_What is required_.
Set every record down verbatim and omit the pictures.

_Stored items_.
————

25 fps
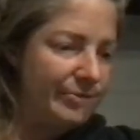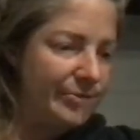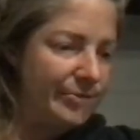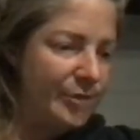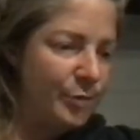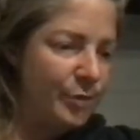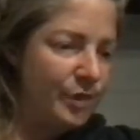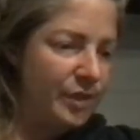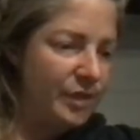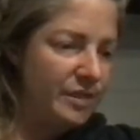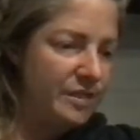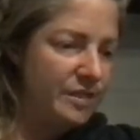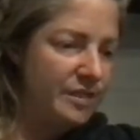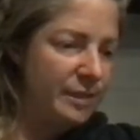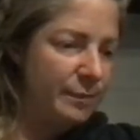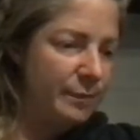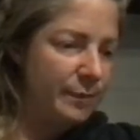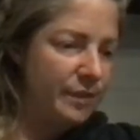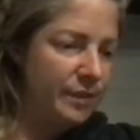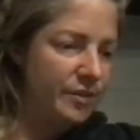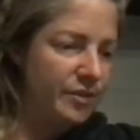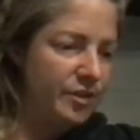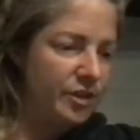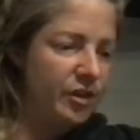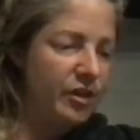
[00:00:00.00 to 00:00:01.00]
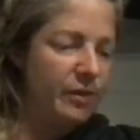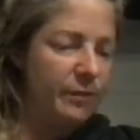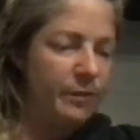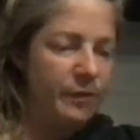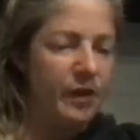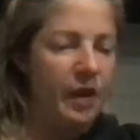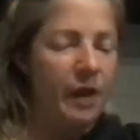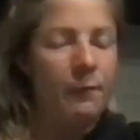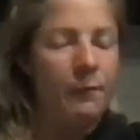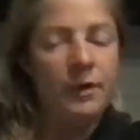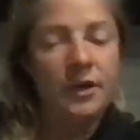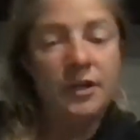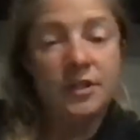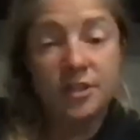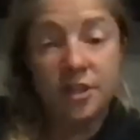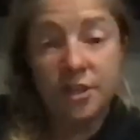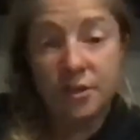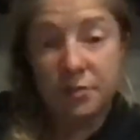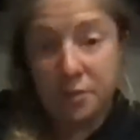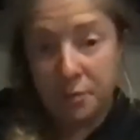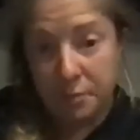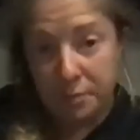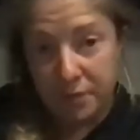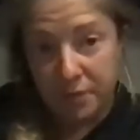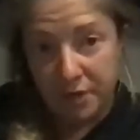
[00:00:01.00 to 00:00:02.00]
what else do I want to talk about? I want to talk
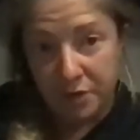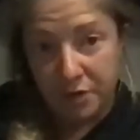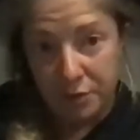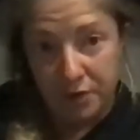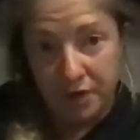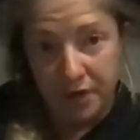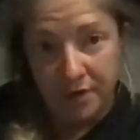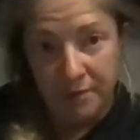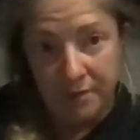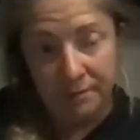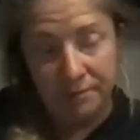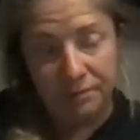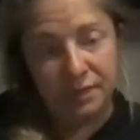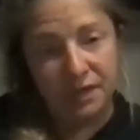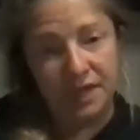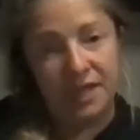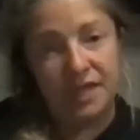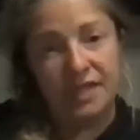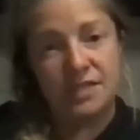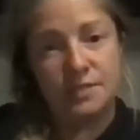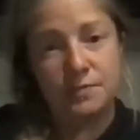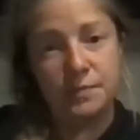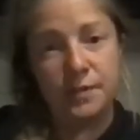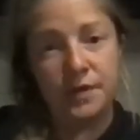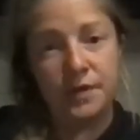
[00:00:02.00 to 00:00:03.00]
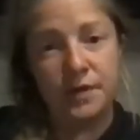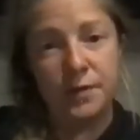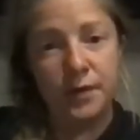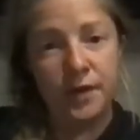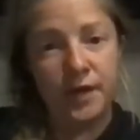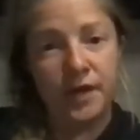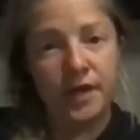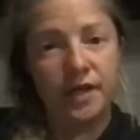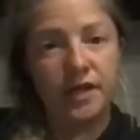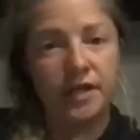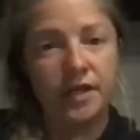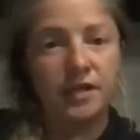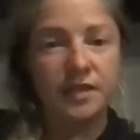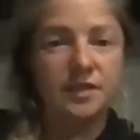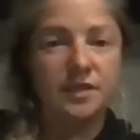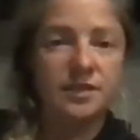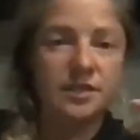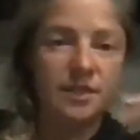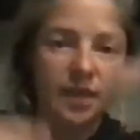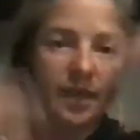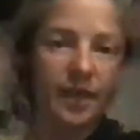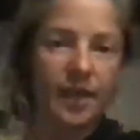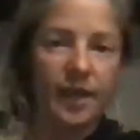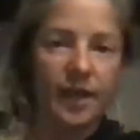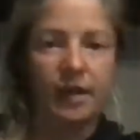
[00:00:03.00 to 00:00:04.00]
about Bitcoin, because Bitcoin is
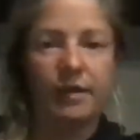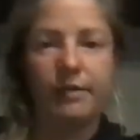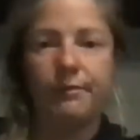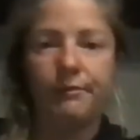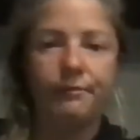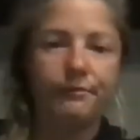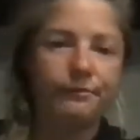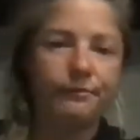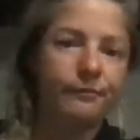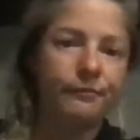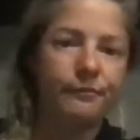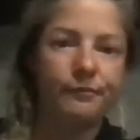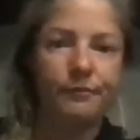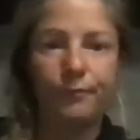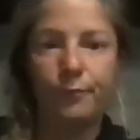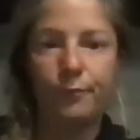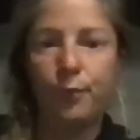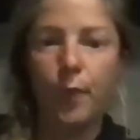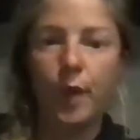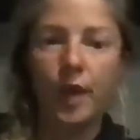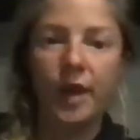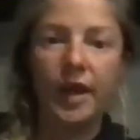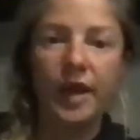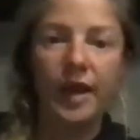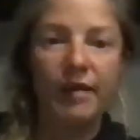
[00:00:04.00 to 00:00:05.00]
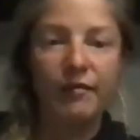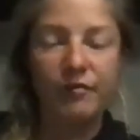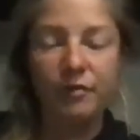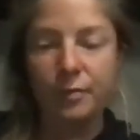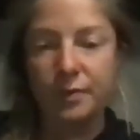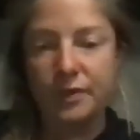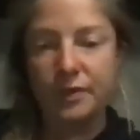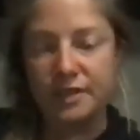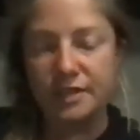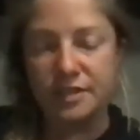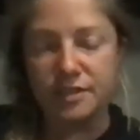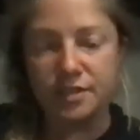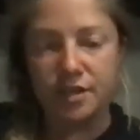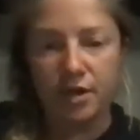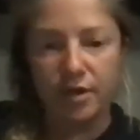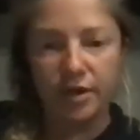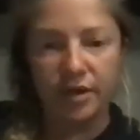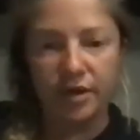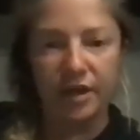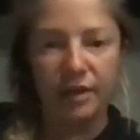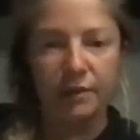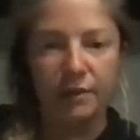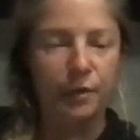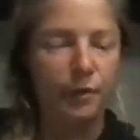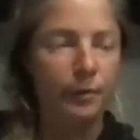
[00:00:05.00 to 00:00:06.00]
like what everybody's
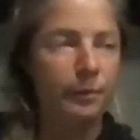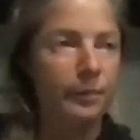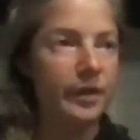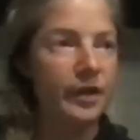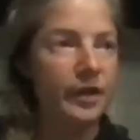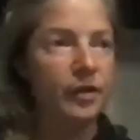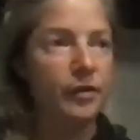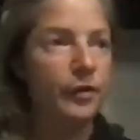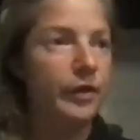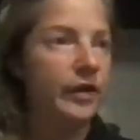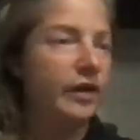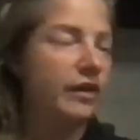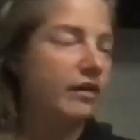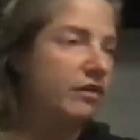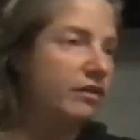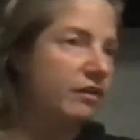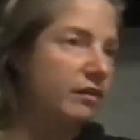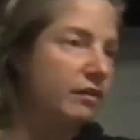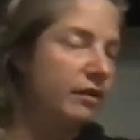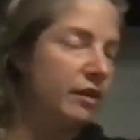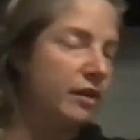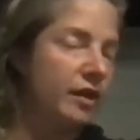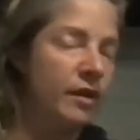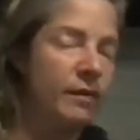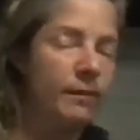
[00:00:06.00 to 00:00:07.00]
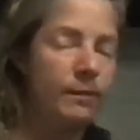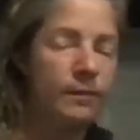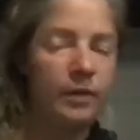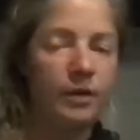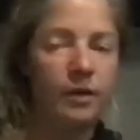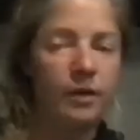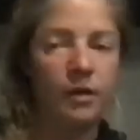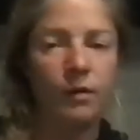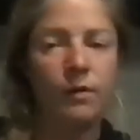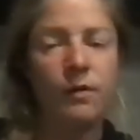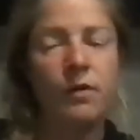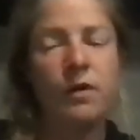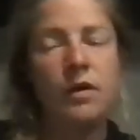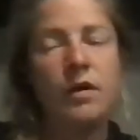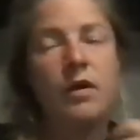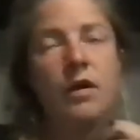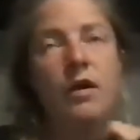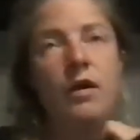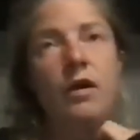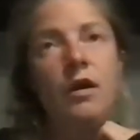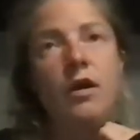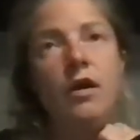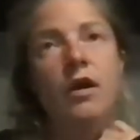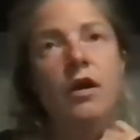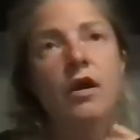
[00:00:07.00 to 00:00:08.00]
talking about, Bitcoin, Ethereum, you know.
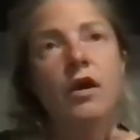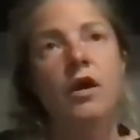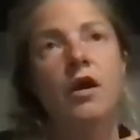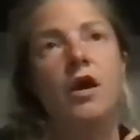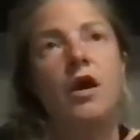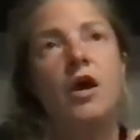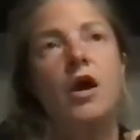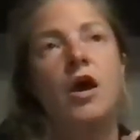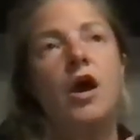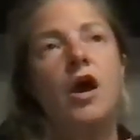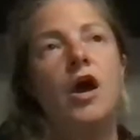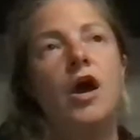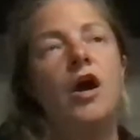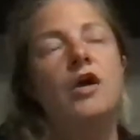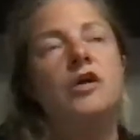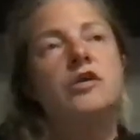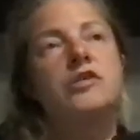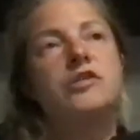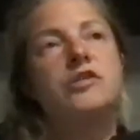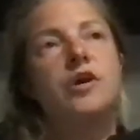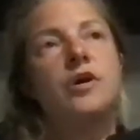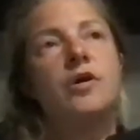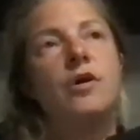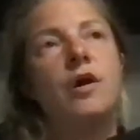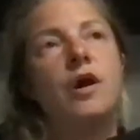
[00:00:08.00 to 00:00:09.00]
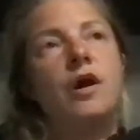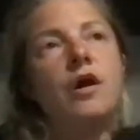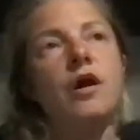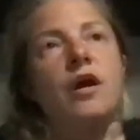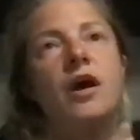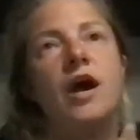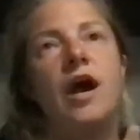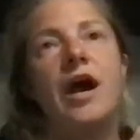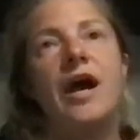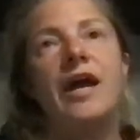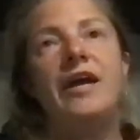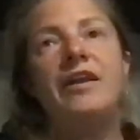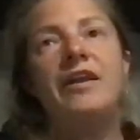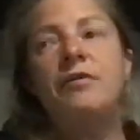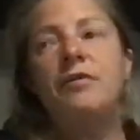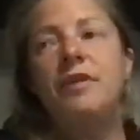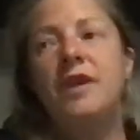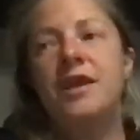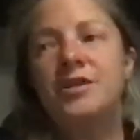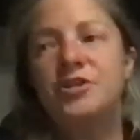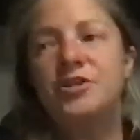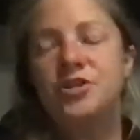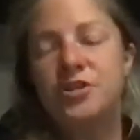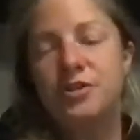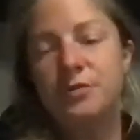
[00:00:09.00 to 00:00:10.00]
So I don't
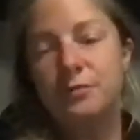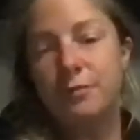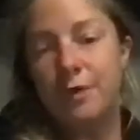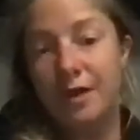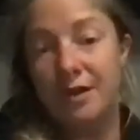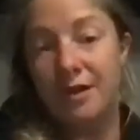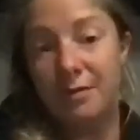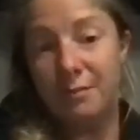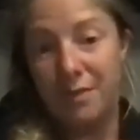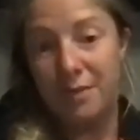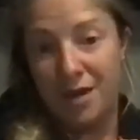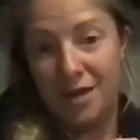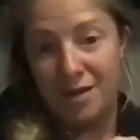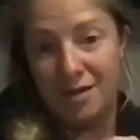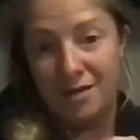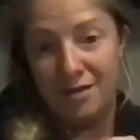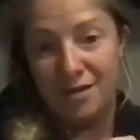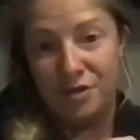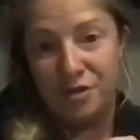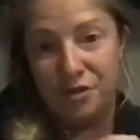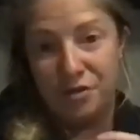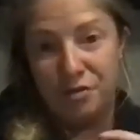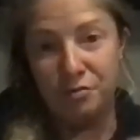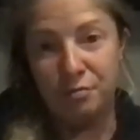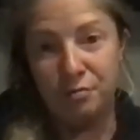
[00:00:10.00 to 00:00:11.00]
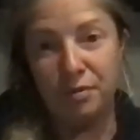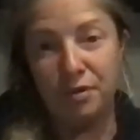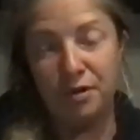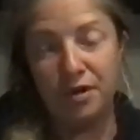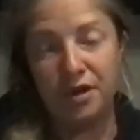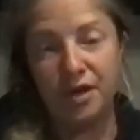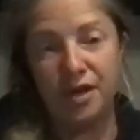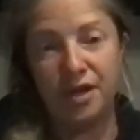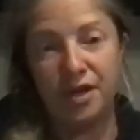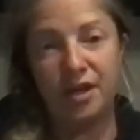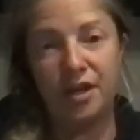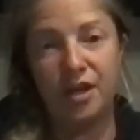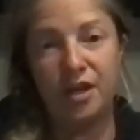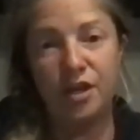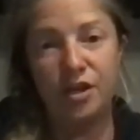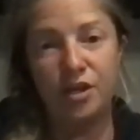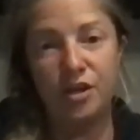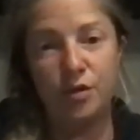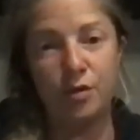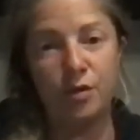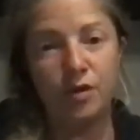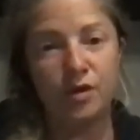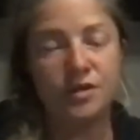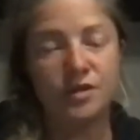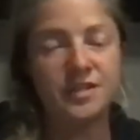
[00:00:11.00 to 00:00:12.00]
actually recommend you putting
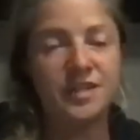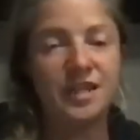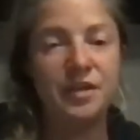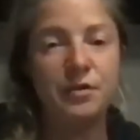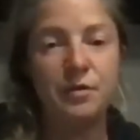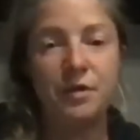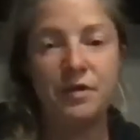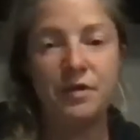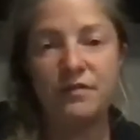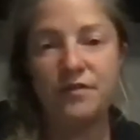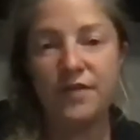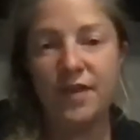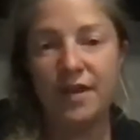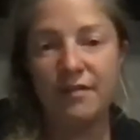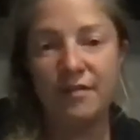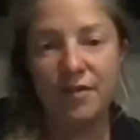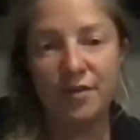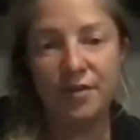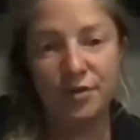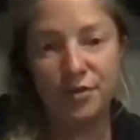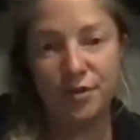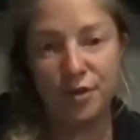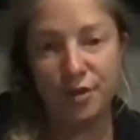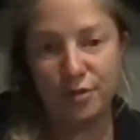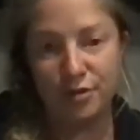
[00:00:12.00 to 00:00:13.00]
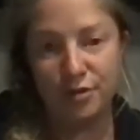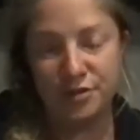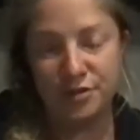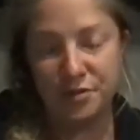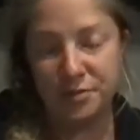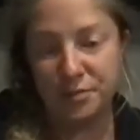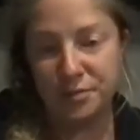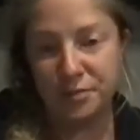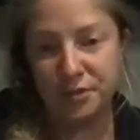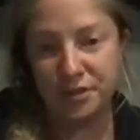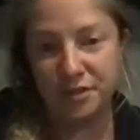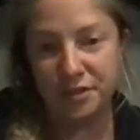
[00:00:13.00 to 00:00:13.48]
your, say you have $500 to put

————

_Completed task_.
25 fps
[00:00:00.00 to 00:00:01.00]
[00:00:01.00 to 00:00:02.00]
what else do I want to talk about? I want to talk
[00:00:02.00 to 00:00:03.00]
[00:00:03.00 to 00:00:04.00]
about Bitcoin, because Bitcoin is
[00:00:04.00 to 00:00:05.00]
[00:00:05.00 to 00:00:06.00]
like what everybody's
[00:00:06.00 to 00:00:07.00]
[00:00:07.00 to 00:00:08.00]
talking about, Bitcoin, Ethereum, you know.
[00:00:08.00 to 00:00:09.00]
[00:00:09.00 to 00:00:10.00]
So I don't
[00:00:10.00 to 00:00:11.00]
[00:00:11.00 to 00:00:12.00]
actually recommend you putting
[00:00:12.00 to 00:00:13.00]
[00:00:13.00 to 00:00:13.48]
your, say you have $500 to put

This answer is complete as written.